== What you need to do ==
With the pictures omitted, write out all of the listing exactly.
::: Provided records
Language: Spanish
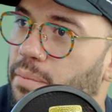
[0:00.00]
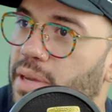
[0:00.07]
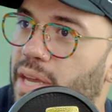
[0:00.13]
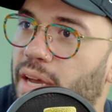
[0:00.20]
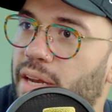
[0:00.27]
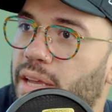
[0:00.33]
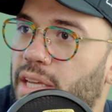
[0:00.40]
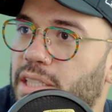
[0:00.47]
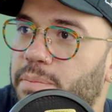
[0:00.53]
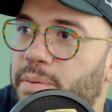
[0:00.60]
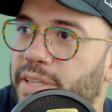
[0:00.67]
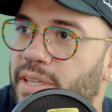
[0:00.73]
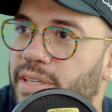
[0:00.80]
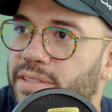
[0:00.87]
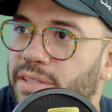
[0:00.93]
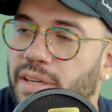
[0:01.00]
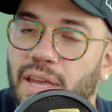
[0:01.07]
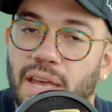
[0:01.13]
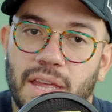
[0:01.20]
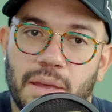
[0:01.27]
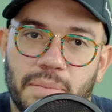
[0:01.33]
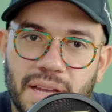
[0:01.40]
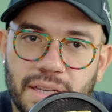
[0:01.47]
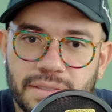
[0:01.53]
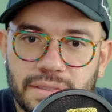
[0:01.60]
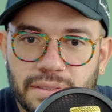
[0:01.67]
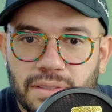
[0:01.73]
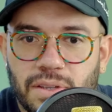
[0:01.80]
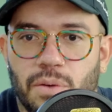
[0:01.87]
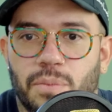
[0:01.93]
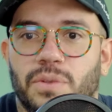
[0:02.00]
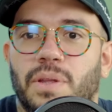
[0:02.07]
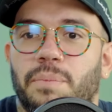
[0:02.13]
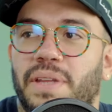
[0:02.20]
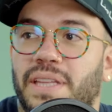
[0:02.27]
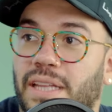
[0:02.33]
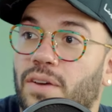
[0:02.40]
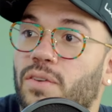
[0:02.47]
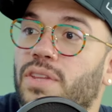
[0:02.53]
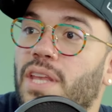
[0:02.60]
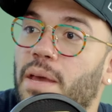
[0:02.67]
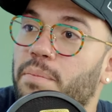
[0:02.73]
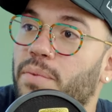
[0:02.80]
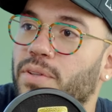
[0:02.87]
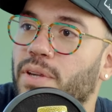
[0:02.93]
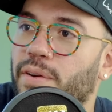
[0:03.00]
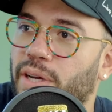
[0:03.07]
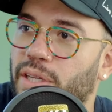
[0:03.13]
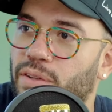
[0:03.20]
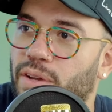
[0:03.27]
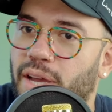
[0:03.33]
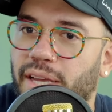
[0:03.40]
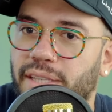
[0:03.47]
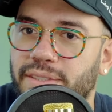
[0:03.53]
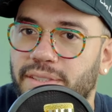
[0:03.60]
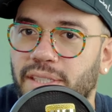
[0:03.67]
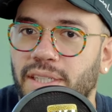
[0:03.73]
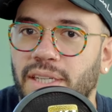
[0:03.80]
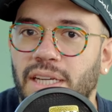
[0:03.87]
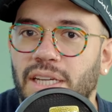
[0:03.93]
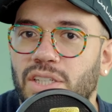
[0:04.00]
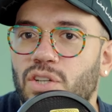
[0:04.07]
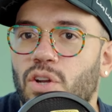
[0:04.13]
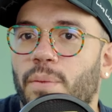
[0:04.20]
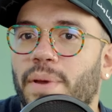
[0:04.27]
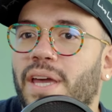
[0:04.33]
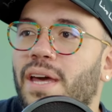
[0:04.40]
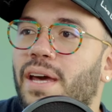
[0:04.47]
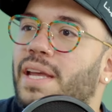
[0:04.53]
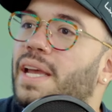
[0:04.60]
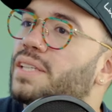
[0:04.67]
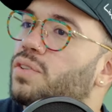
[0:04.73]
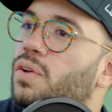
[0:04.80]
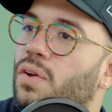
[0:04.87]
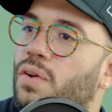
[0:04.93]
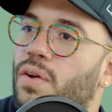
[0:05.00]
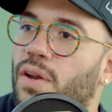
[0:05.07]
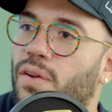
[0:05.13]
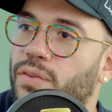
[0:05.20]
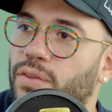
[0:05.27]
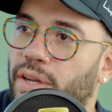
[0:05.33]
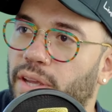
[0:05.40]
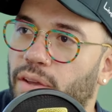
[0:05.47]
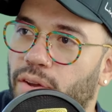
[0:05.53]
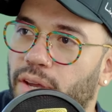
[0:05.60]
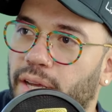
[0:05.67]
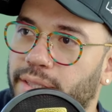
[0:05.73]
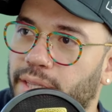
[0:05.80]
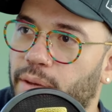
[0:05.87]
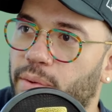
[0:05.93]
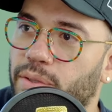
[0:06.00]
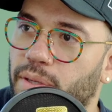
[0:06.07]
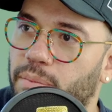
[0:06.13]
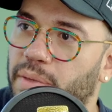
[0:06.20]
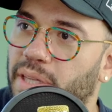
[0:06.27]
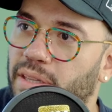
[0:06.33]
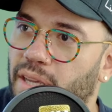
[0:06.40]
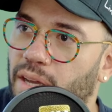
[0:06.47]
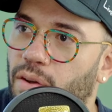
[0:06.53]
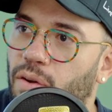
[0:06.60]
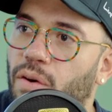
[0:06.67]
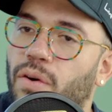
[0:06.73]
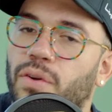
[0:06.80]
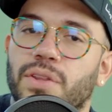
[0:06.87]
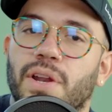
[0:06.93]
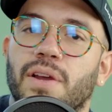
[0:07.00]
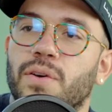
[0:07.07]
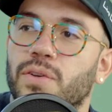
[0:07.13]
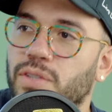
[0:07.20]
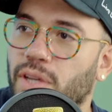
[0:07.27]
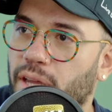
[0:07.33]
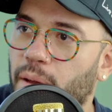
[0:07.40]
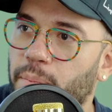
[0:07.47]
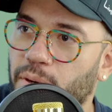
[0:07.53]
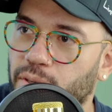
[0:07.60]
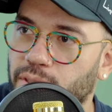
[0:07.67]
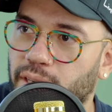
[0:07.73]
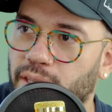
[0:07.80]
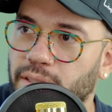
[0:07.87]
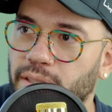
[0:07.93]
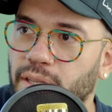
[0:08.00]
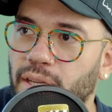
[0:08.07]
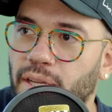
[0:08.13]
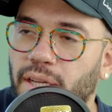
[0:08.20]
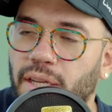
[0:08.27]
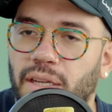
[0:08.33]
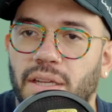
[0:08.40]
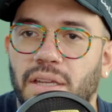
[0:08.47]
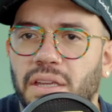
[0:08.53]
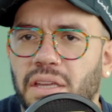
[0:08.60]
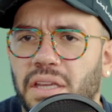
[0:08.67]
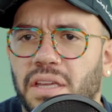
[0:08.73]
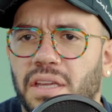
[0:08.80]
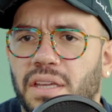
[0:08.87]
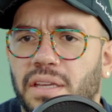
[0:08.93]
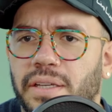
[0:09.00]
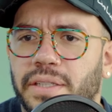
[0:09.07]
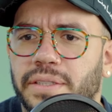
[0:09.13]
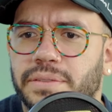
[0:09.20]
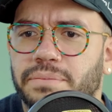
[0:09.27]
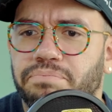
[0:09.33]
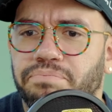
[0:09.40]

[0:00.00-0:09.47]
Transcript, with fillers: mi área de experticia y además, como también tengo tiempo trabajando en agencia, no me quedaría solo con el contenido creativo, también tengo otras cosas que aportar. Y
::::::
== Expected answer ==
Language: Spanish
[0:00.00]
[0:00.07]
[0:00.13]
[0:00.20]
[0:00.27]
[0:00.33]
[0:00.40]
[0:00.47]
[0:00.53]
[0:00.60]
[0:00.67]
[0:00.73]
[0:00.80]
[0:00.87]
[0:00.93]
[0:01.00]
[0:01.07]
[0:01.13]
[0:01.20]
[0:01.27]
[0:01.33]
[0:01.40]
[0:01.47]
[0:01.53]
[0:01.60]
[0:01.67]
[0:01.73]
[0:01.80]
[0:01.87]
[0:01.93]
[0:02.00]
[0:02.07]
[0:02.13]
[0:02.20]
[0:02.27]
[0:02.33]
[0:02.40]
[0:02.47]
[0:02.53]
[0:02.60]
[0:02.67]
[0:02.73]
[0:02.80]
[0:02.87]
[0:02.93]
[0:03.00]
[0:03.07]
[0:03.13]
[0:03.20]
[0:03.27]
[0:03.33]
[0:03.40]
[0:03.47]
[0:03.53]
[0:03.60]
[0:03.67]
[0:03.73]
[0:03.80]
[0:03.87]
[0:03.93]
[0:04.00]
[0:04.07]
[0:04.13]
[0:04.20]
[0:04.27]
[0:04.33]
[0:04.40]
[0:04.47]
[0:04.53]
[0:04.60]
[0:04.67]
[0:04.73]
[0:04.80]
[0:04.87]
[0:04.93]
[0:05.00]
[0:05.07]
[0:05.13]
[0:05.20]
[0:05.27]
[0:05.33]
[0:05.40]
[0:05.47]
[0:05.53]
[0:05.60]
[0:05.67]
[0:05.73]
[0:05.80]
[0:05.87]
[0:05.93]
[0:06.00]
[0:06.07]
[0:06.13]
[0:06.20]
[0:06.27]
[0:06.33]
[0:06.40]
[0:06.47]
[0:06.53]
[0:06.60]
[0:06.67]
[0:06.73]
[0:06.80]
[0:06.87]
[0:06.93]
[0:07.00]
[0:07.07]
[0:07.13]
[0:07.20]
[0:07.27]
[0:07.33]
[0:07.40]
[0:07.47]
[0:07.53]
[0:07.60]
[0:07.67]
[0:07.73]
[0:07.80]
[0:07.87]
[0:07.93]
[0:08.00]
[0:08.07]
[0:08.13]
[0:08.20]
[0:08.27]
[0:08.33]
[0:08.40]
[0:08.47]
[0:08.53]
[0:08.60]
[0:08.67]
[0:08.73]
[0:08.80]
[0:08.87]
[0:08.93]
[0:09.00]
[0:09.07]
[0:09.13]
[0:09.20]
[0:09.27]
[0:09.33]
[0:09.40]

[0:00.00-0:09.47]
Transcript, with fillers: mi área de experticia y además, como también tengo tiempo trabajando en agencia, no me quedaría solo con el contenido creativo, también tengo otras cosas que aportar. Y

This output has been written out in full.